About this task: Word for word, restate the lines from the one containing "(1.04 s to 2.08 s)" through the last line of the material, and include no pictures.

Data extracts:
════════════════════
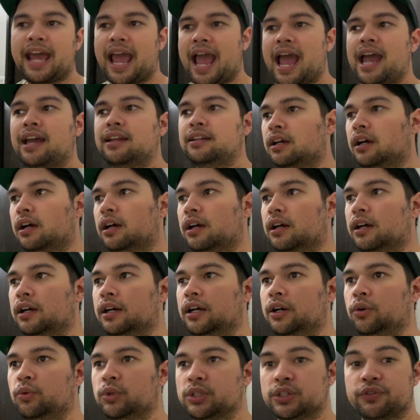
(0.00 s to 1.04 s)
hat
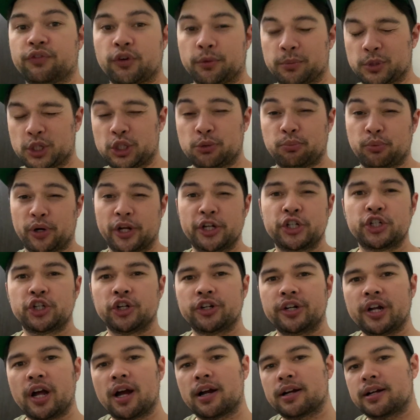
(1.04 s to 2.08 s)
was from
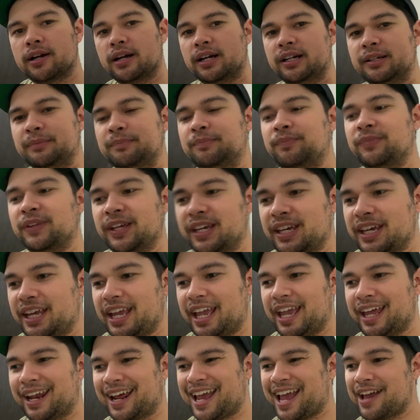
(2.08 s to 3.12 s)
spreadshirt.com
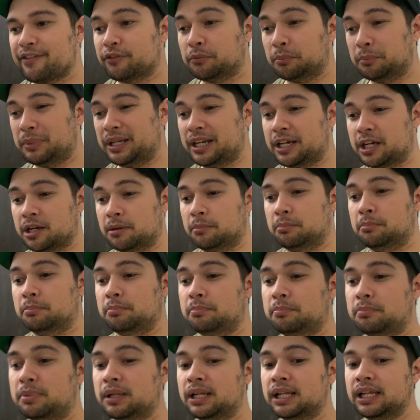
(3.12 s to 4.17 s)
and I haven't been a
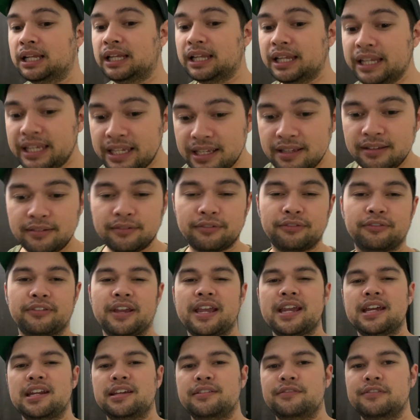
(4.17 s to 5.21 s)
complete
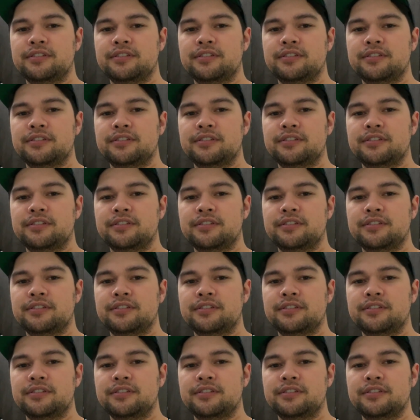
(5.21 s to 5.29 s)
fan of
════════════════════
Your solution:
(1.04 s to 2.08 s)
was from
(2.08 s to 3.12 s)
spreadshirt.com
(3.12 s to 4.17 s)
and I haven't been a
(4.17 s to 5.21 s)
complete
(5.21 s to 5.29 s)
fan of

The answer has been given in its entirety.